• ACTIVITY:
Locate the line bearing "(1013.03 s to 1014.03 s)" in the material below, then reproduce it and each following line up to and including the line bearing "(1019.03 s to 1020.03 s)".

• INFORMATION GIVEN:
- - -

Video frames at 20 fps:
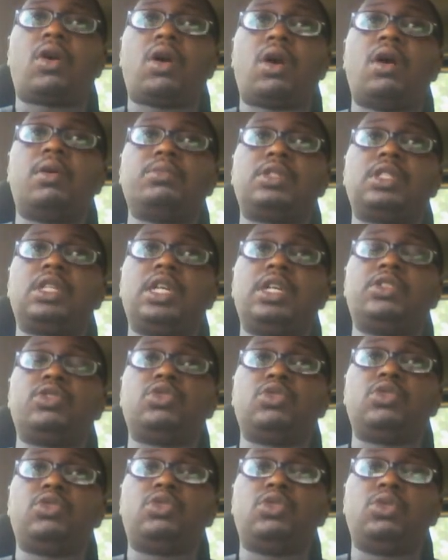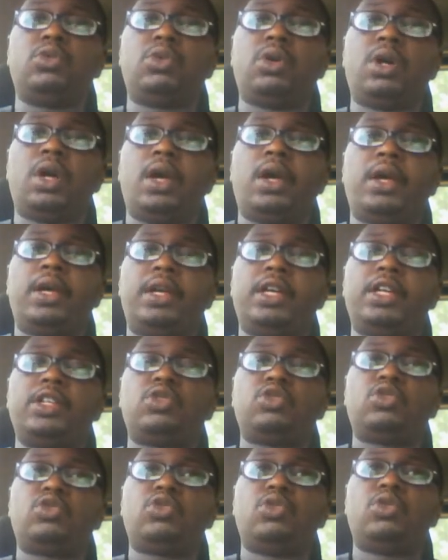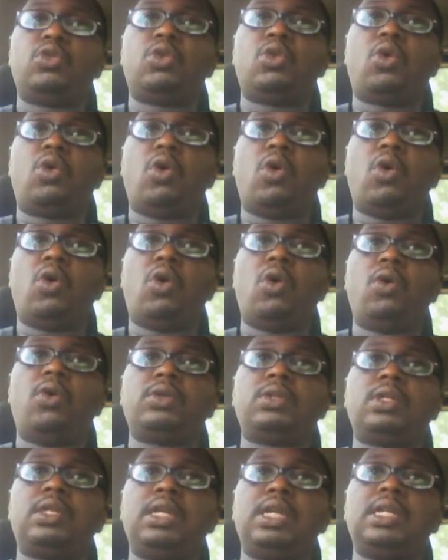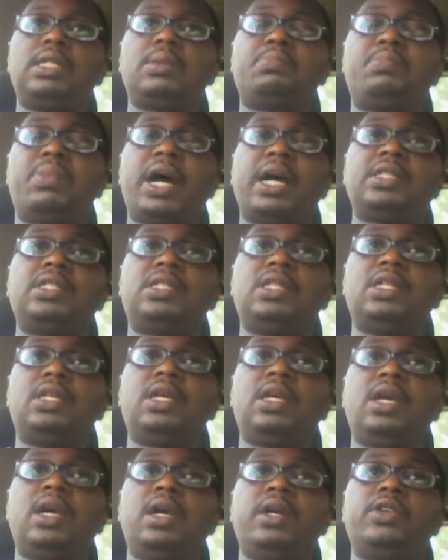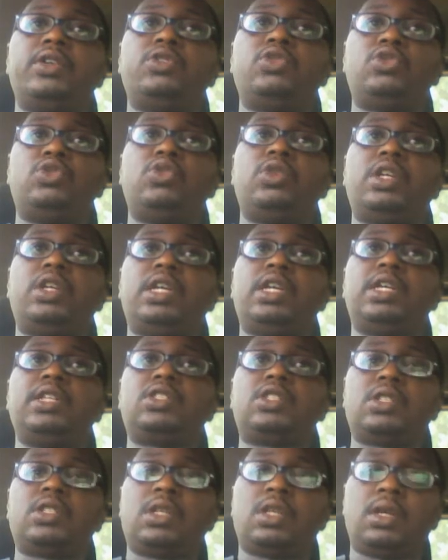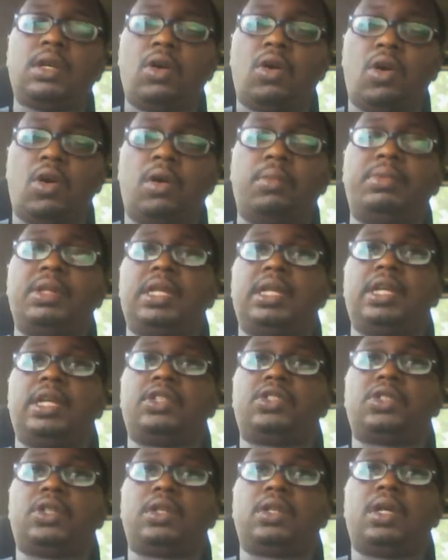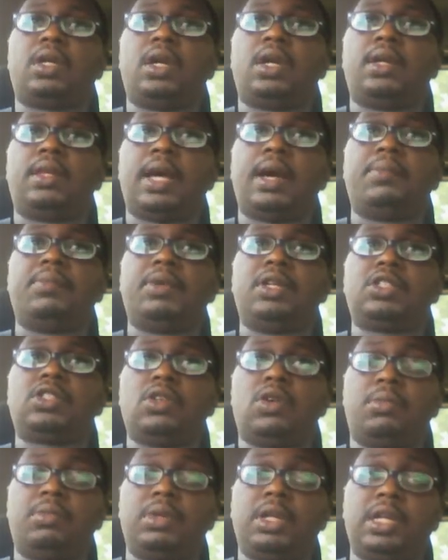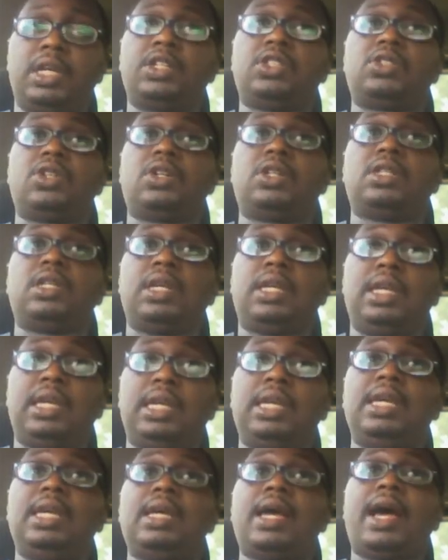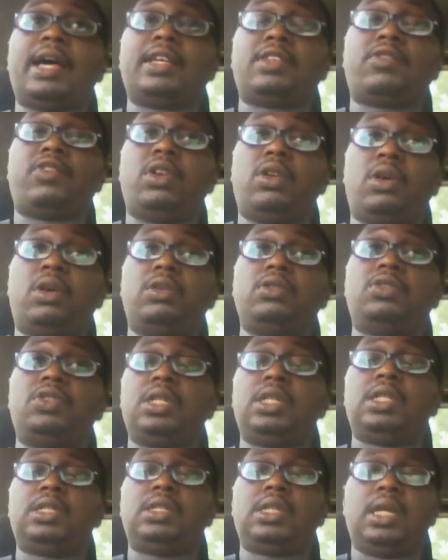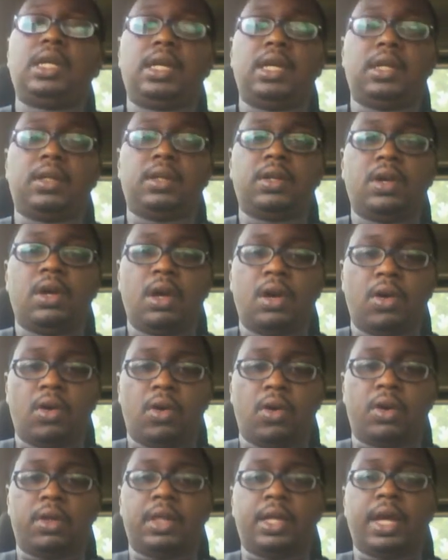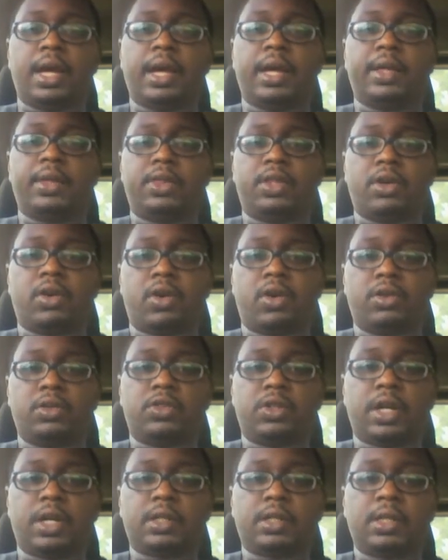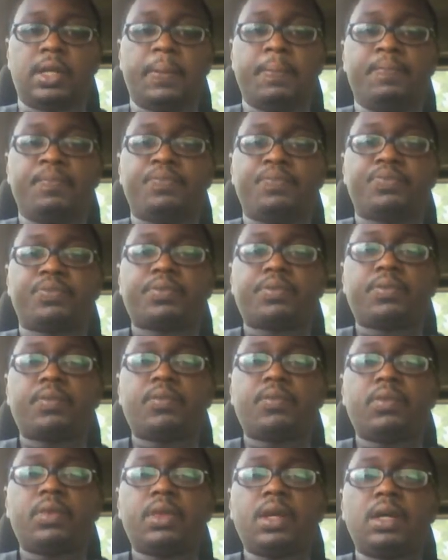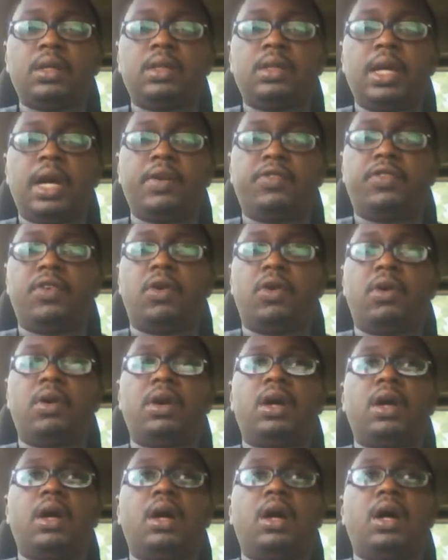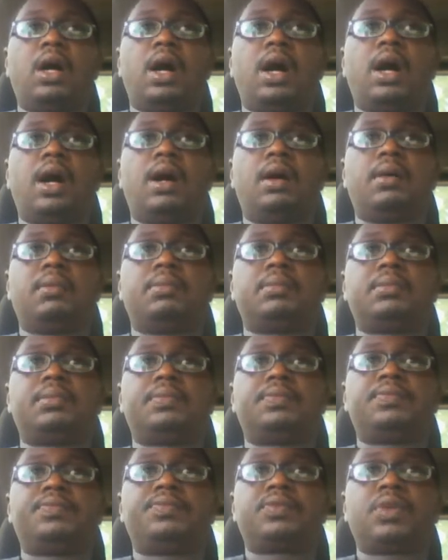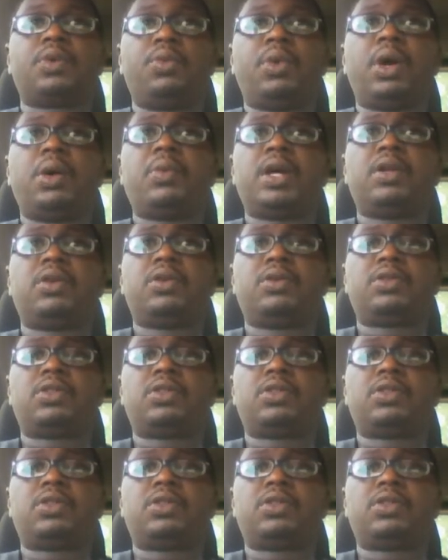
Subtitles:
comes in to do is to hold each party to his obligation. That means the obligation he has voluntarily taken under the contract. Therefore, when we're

- - -

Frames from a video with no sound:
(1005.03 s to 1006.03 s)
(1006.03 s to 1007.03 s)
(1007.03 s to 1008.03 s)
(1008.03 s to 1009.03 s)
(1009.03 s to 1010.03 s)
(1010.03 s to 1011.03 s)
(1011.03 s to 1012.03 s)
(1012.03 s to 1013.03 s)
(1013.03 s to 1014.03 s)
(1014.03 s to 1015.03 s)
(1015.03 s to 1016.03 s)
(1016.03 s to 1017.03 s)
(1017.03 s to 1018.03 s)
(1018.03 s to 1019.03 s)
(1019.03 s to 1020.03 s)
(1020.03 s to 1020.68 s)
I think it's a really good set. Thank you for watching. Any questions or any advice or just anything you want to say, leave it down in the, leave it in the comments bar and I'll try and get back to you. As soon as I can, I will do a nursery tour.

- - -

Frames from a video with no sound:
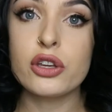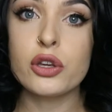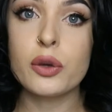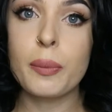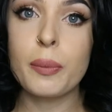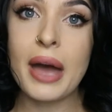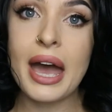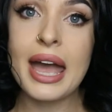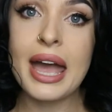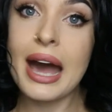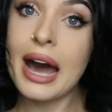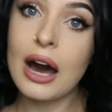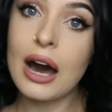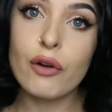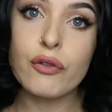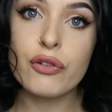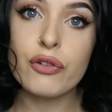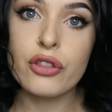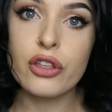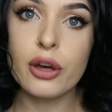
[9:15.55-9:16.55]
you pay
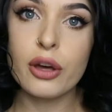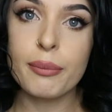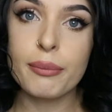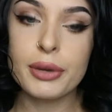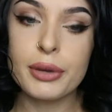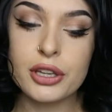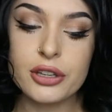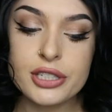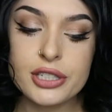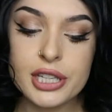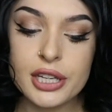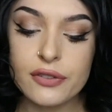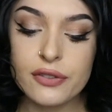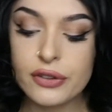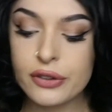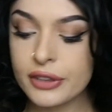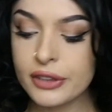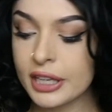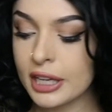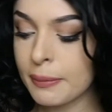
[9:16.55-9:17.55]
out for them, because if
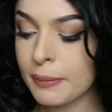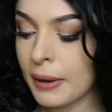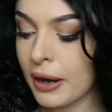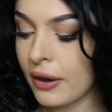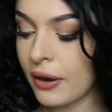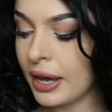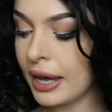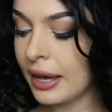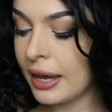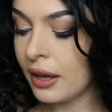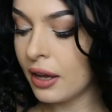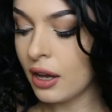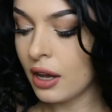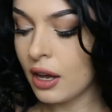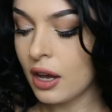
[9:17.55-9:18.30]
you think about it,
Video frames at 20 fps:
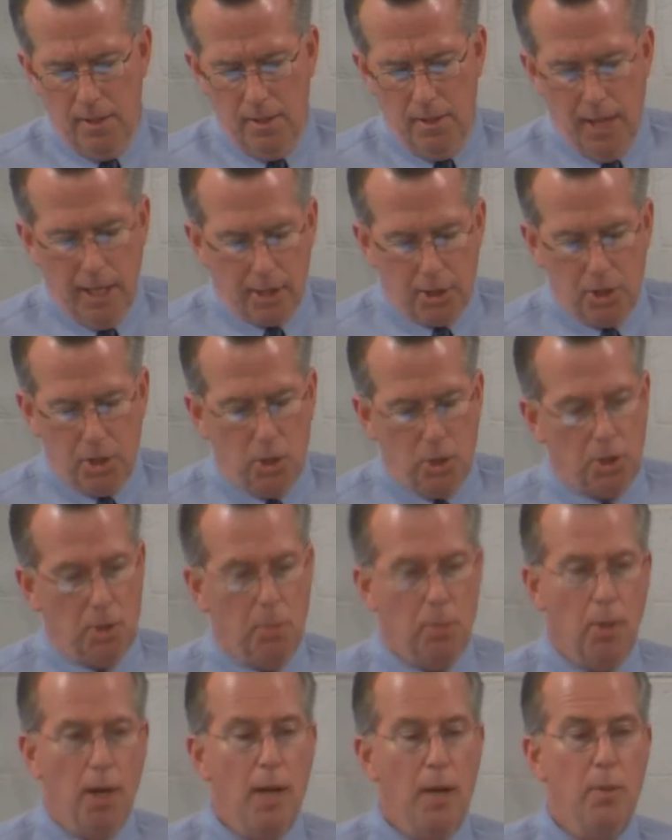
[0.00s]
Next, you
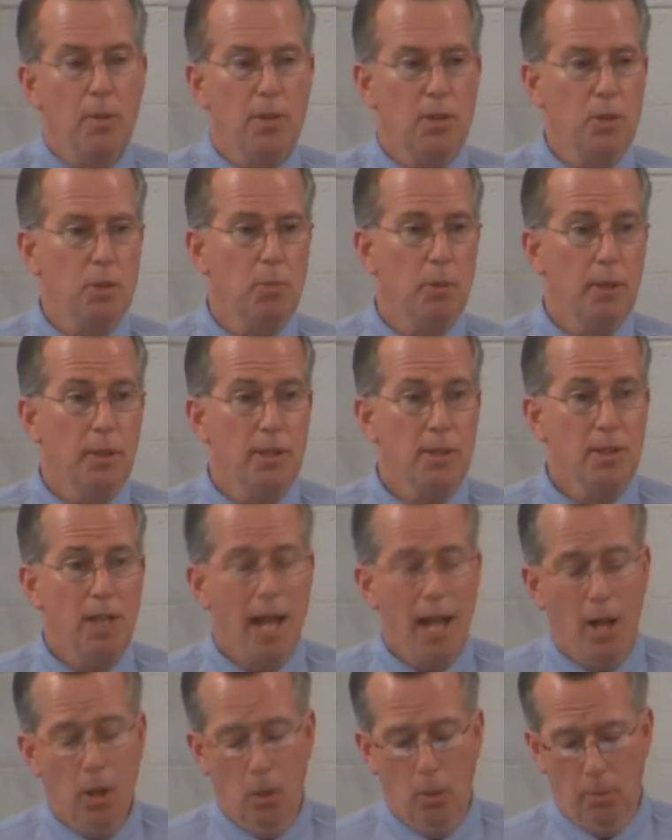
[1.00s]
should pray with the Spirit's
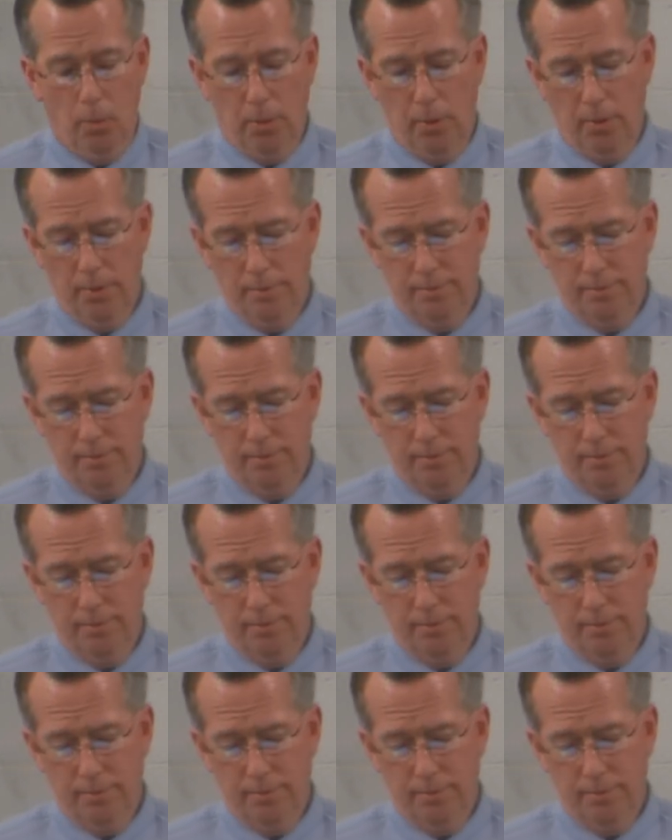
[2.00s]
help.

- - -

• SOLVED EXERCISE:
(1013.03 s to 1014.03 s)
(1014.03 s to 1015.03 s)
(1015.03 s to 1016.03 s)
(1016.03 s to 1017.03 s)
(1017.03 s to 1018.03 s)
(1018.03 s to 1019.03 s)
(1019.03 s to 1020.03 s)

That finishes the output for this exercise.